Most SEO research doesn’t lie – but doesn’t tell the truth either

A mirage in the desert looks like water from a distance and can fool even experienced travelers into chasing something that isn’t there.

SEO research can be the same.

It looks like science, sounds legitimate, and can trick even seasoned marketers into believing they’ve found something real.

Daniel Kahneman once said people would rather use a map of the Pyrenees while lost in the Alps than have no map at all.

In SEO, we take it further: we use a map of the Pyrenees, call it the Alps, and then confidently teach others our “navigation techniques.”

Worse still, most of us rarely question the authorities presenting these maps.

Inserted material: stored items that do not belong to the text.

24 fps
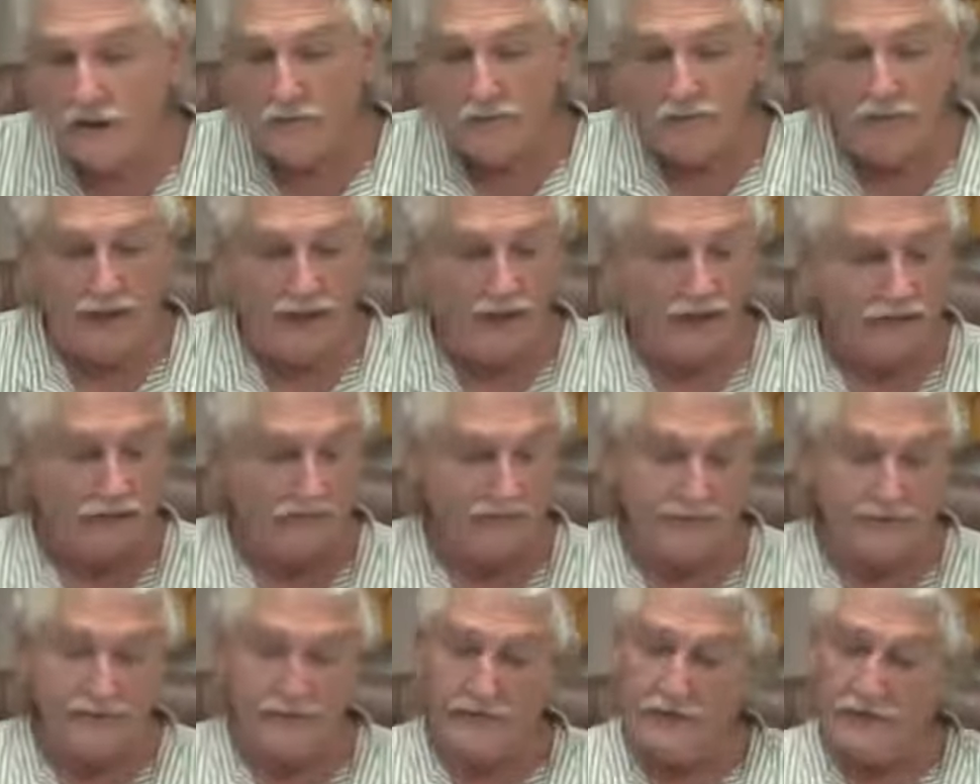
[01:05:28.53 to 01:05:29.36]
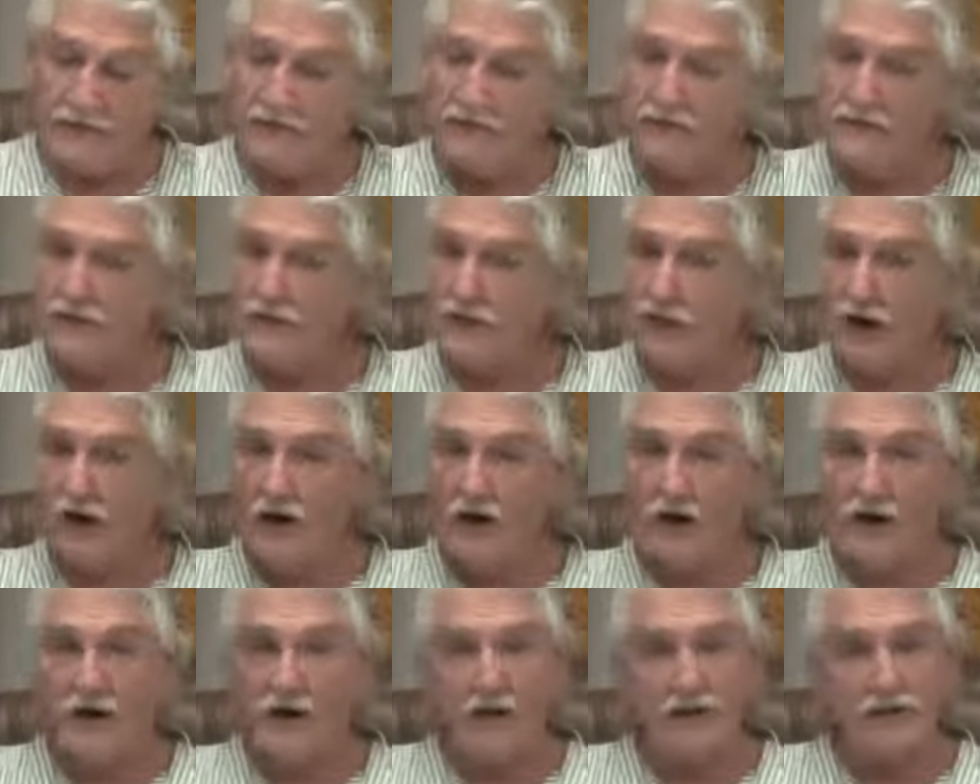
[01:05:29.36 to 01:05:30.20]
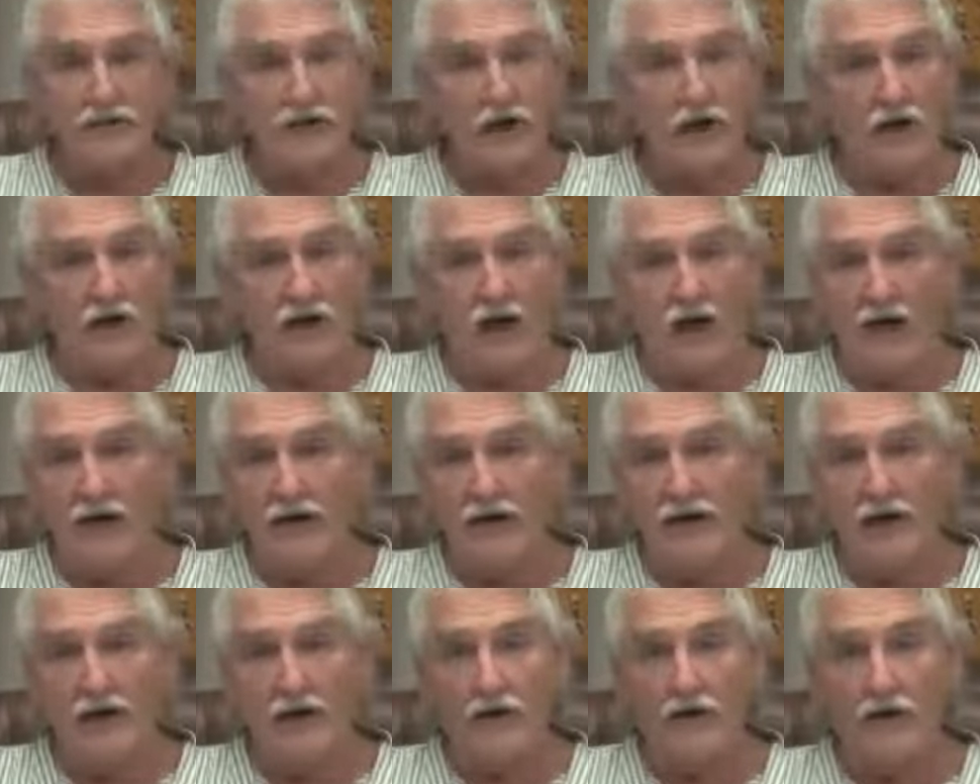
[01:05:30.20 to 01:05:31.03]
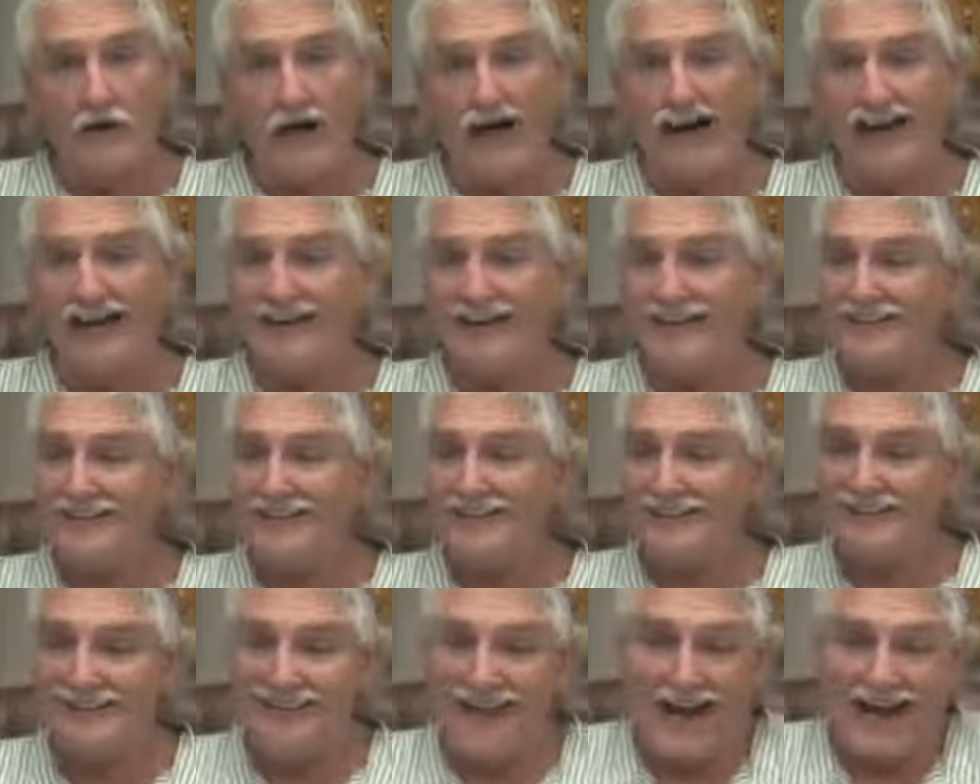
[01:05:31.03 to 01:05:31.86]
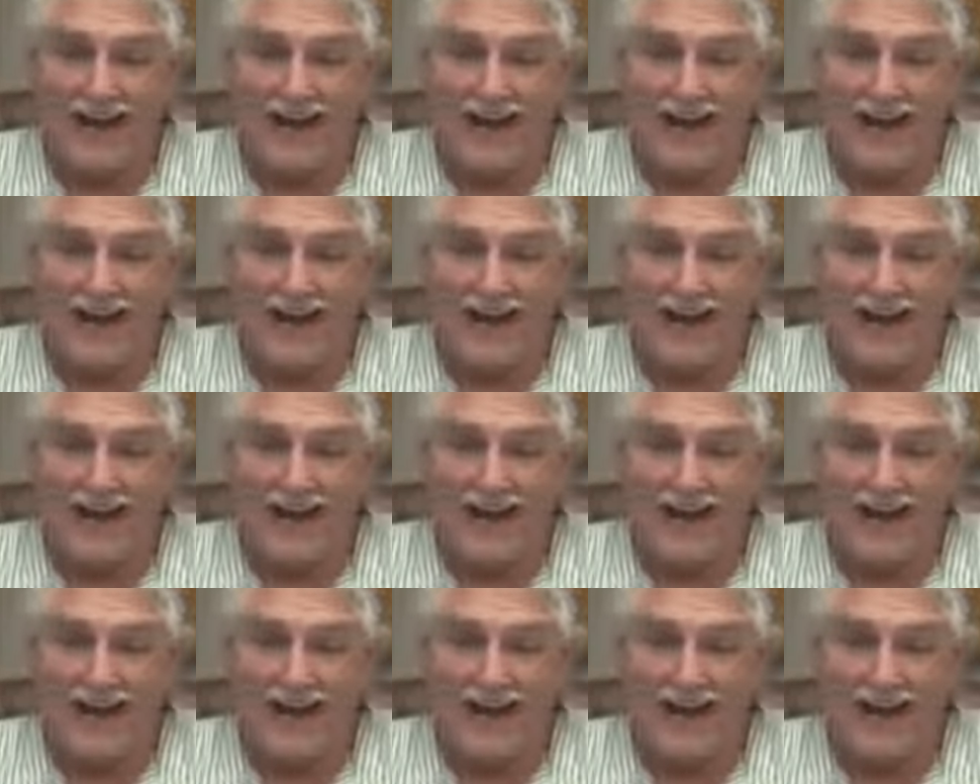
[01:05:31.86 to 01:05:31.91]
but sorry that's all i know i can just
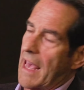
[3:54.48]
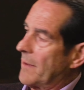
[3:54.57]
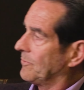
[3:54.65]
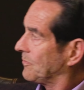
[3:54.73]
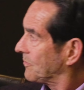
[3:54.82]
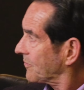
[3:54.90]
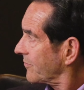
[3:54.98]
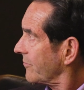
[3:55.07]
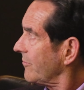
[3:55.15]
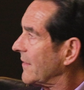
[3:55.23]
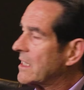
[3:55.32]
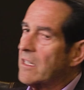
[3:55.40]
that.
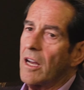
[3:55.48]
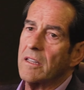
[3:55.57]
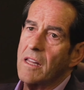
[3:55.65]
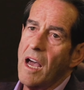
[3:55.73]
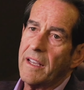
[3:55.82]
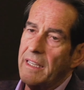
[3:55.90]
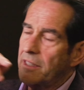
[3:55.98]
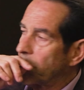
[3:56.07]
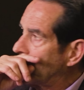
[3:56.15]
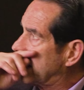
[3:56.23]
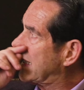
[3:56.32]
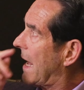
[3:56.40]
It's called lock in and
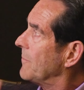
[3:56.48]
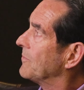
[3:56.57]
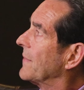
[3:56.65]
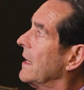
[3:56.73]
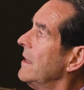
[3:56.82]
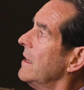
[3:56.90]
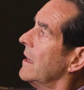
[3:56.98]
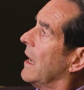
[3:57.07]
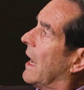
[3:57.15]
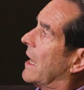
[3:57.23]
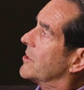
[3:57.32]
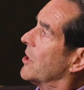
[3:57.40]
reset.
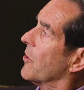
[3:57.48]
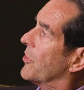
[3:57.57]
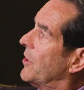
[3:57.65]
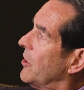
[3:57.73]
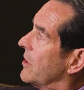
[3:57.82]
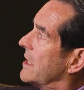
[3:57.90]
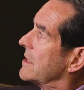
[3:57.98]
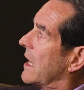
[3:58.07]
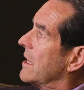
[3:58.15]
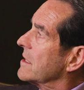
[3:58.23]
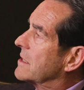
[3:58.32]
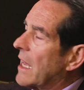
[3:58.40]
And so third is,
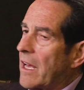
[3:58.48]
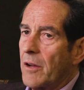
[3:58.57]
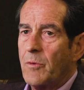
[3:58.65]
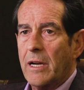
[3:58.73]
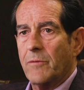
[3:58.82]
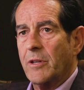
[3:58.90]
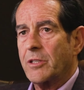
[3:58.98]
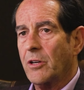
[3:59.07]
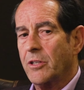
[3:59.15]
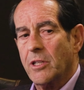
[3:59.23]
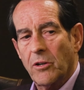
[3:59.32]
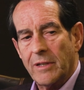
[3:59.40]
is uh, rate of
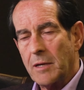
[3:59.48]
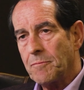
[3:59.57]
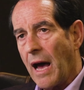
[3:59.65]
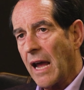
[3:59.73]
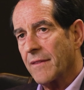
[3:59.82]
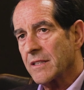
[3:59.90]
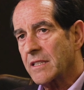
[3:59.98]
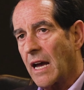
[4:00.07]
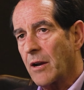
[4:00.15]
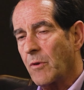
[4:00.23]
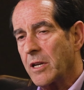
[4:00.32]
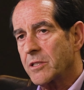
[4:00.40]
return. You don't need pie in the
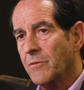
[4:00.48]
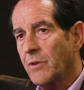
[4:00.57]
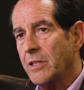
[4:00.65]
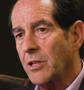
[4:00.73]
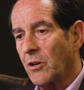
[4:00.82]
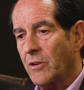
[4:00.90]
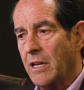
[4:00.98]
sky rates of return,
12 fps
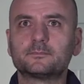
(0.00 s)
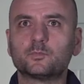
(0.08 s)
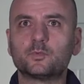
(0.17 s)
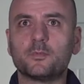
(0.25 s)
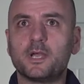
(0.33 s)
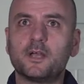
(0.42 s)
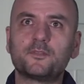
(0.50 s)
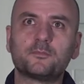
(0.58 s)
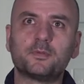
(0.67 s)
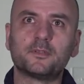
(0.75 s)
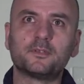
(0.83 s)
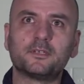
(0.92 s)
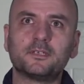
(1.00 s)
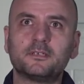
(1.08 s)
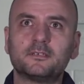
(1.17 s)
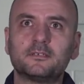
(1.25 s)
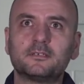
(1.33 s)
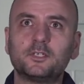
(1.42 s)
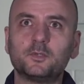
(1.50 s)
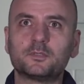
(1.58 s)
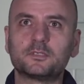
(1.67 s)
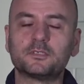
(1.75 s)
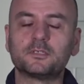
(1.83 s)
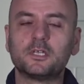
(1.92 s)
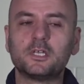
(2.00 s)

with my other brother in Houston.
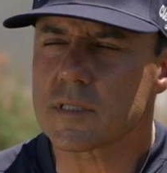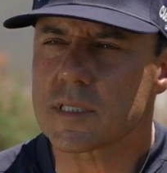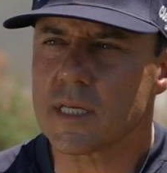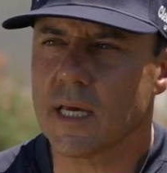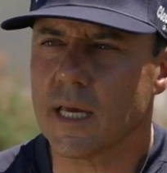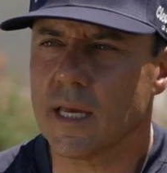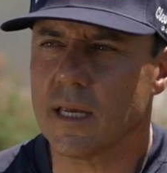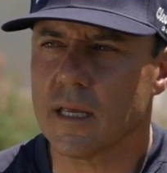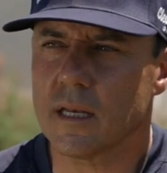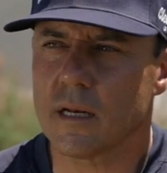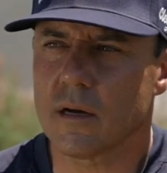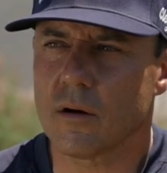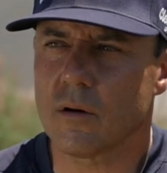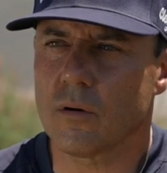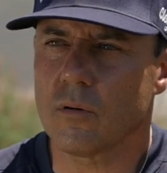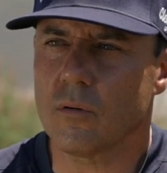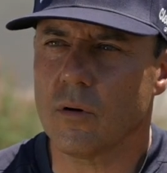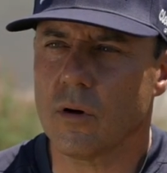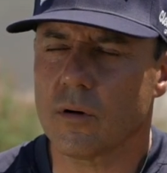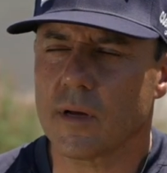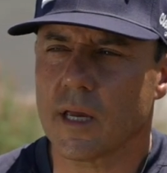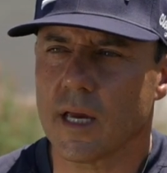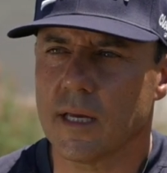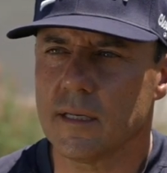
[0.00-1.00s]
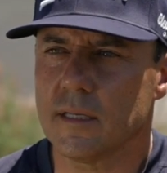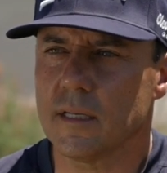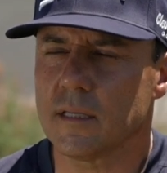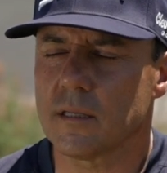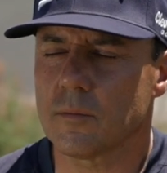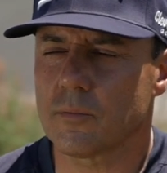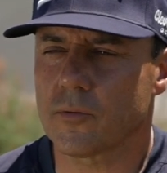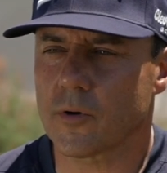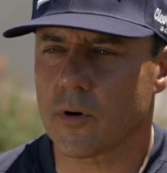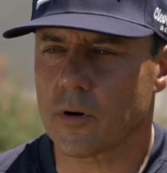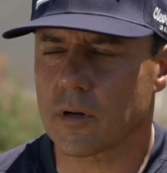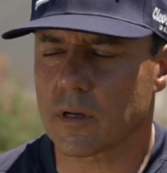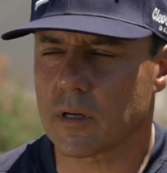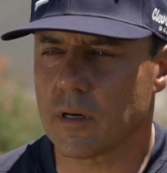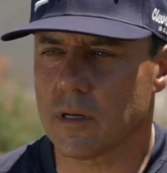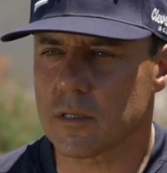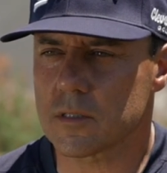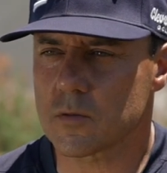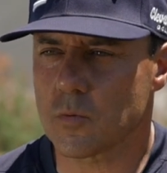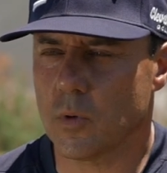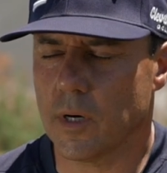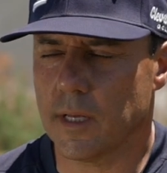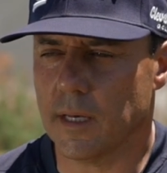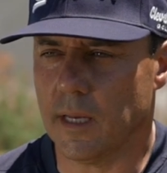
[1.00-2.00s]
say, okay, I did the
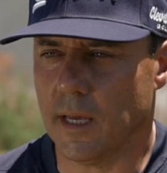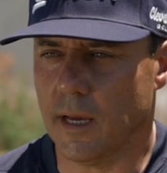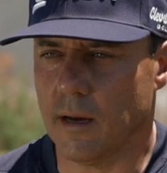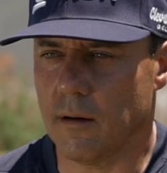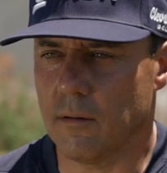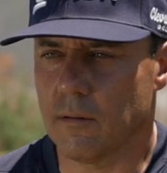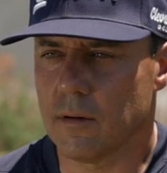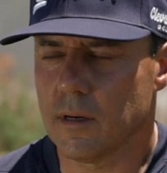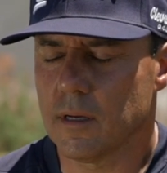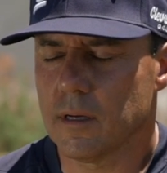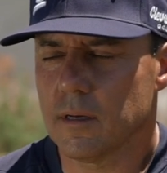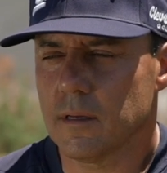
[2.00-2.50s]
protocols, what now?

As Albert Einstein said, “Blind obedience to authority is the greatest enemy of the truth.”

It’s time to stop chasing mirages and start demanding better maps.

This article shows:

How unscientific SEO research misleads us.
Why we keep falling for it.
What we can do to change that.

Spoiler: I’ll also share a prompt I created to quickly spot pseudoscientific SEO studies – so you can avoid bad decisions and wasted time.

The problems with unscientific SEO research

Real research should map the terrain and either validate or falsify your techniques.

It should show:

Which routes lead to the summit and which end in deadly falls.
What gear will actually hold under pressure.
Where the solid handholds are – versus the loose rock that crumbles when you need it most.

Bad research sabotages all of that. Instead of standing on solid ground, you’re balancing on a shaky foundation.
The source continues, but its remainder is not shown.